ページトップへのバック用アイコンTOP > 箱庭の賢治氏
第二話二十二章 学校の桜
当初、ジョバンニの通っていた学校は、「盛岡中学校」に違いないと予測していたのだか、ここではないという消去法による結論に達した。
こうなると、どこの学校が舞台となったのであろうか。

以下のものは、「盛岡市街府瞰図絵」(大正9年)に、予測される範囲の学校を示したものである。



自宅4


この内、「盛岡中学校」については、ポプラ並木の登場と、授業内容から、候補としては消え、「仁王小学校」と「櫻城小学校」が浮上してくる。
この2校については、第二話十二章の活版所2に記したとおり、学校で授業の一環として、この当時、すでに荷札付けの職業訓練を行っていたことが、ジョバンニの活版所での手伝いとオーバーラップし、賢治氏も然りという感じがする。
また、ジョバンニの自宅が「徳玄寺」であるとすれば、「仁王小学校」を通り越して、「櫻城小学校」まで通学するというのも不自然である。
故に、ジョバンニが授業を受けていたのは「仁王小学校」ではないかという推測が成り立つのである。
この2校と賢治氏との接点は見出せていないが、東北砕石工場技師時代、荷札の製作を依頼するため、何回か「仁王小学校」のすぐ傍に位置する「山口活版所」に足を運んでいたことと、ジョバンニの学校は最終稿において登場していることから、賢治氏がここを舞台としたとしても、不自然さは感じないのである。

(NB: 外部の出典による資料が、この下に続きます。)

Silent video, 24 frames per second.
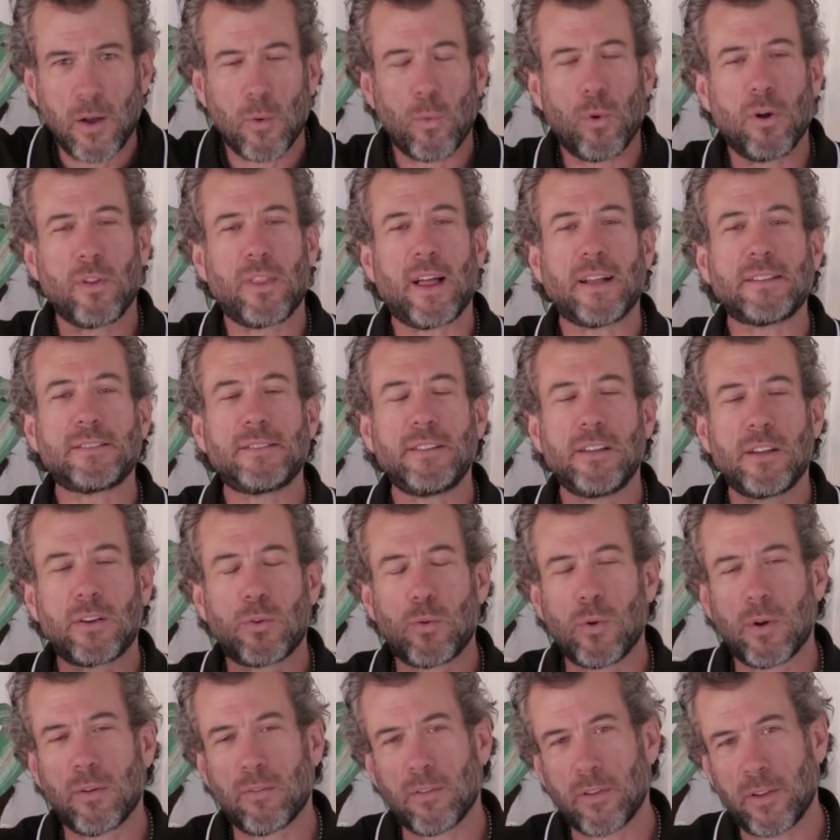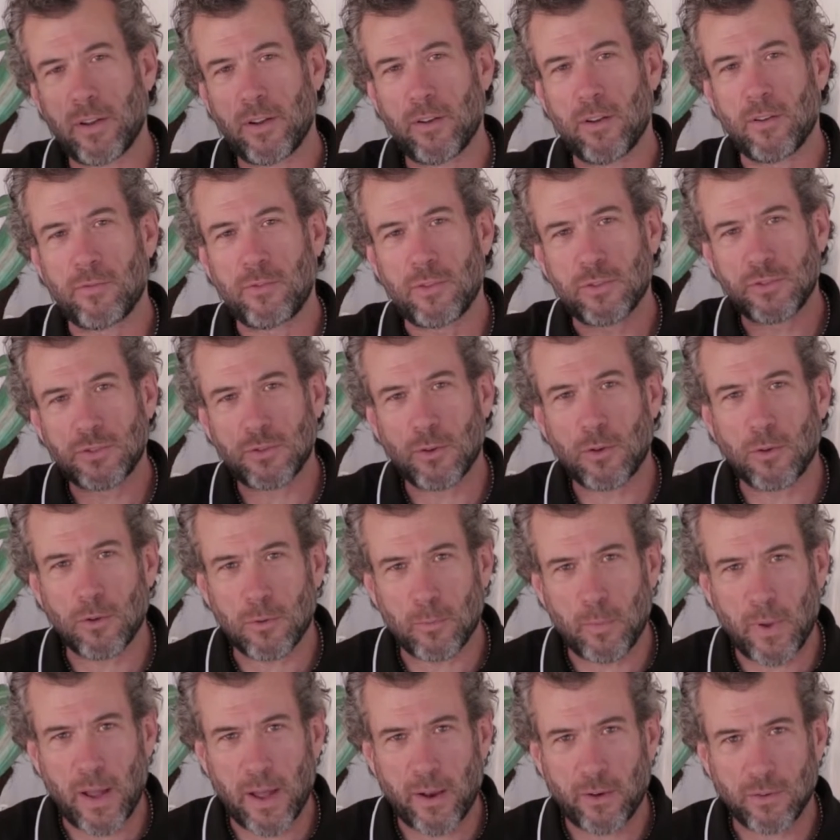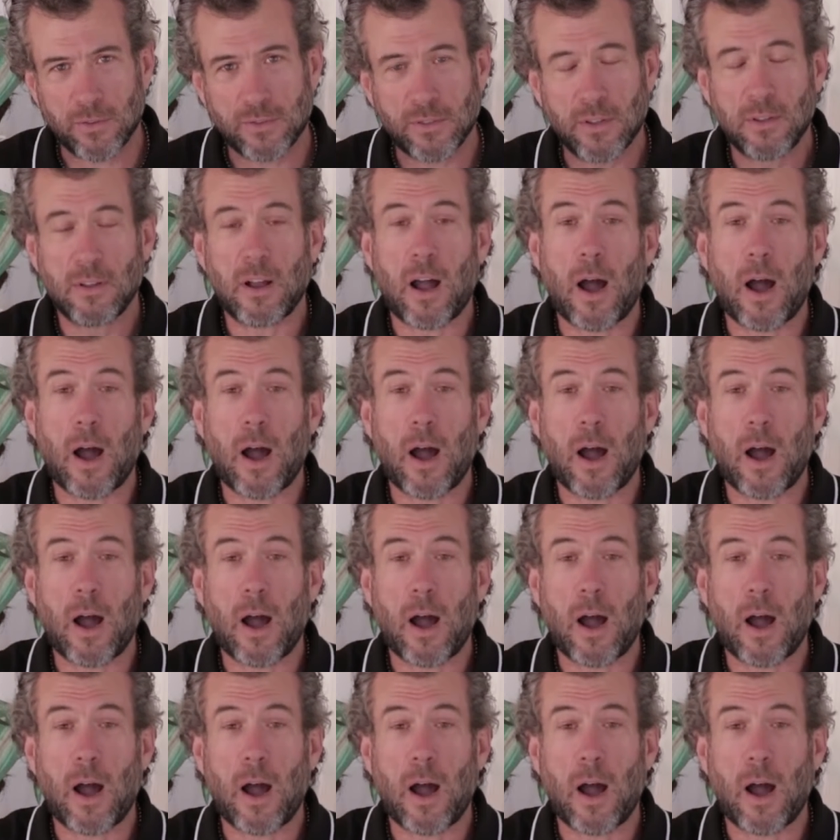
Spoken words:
Well, that's the equivalent of your solar panels.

尚、「仁王小学校」は、明治39年に高等科を併置し、「仁王尋常高等小学校」と改称しており、授業内容とも一致する。
そして、「仁王小学校」公式サイトの「仁王小の歴史写真」には、昭和初期の正門の写真が掲載されており、そこには、見事な桜が写し出されている。
ジョバンニが学校の門を出るとき、校庭の隅の桜の木のところに集まっていた桜というのは、この木ではないかという感じがしてならない。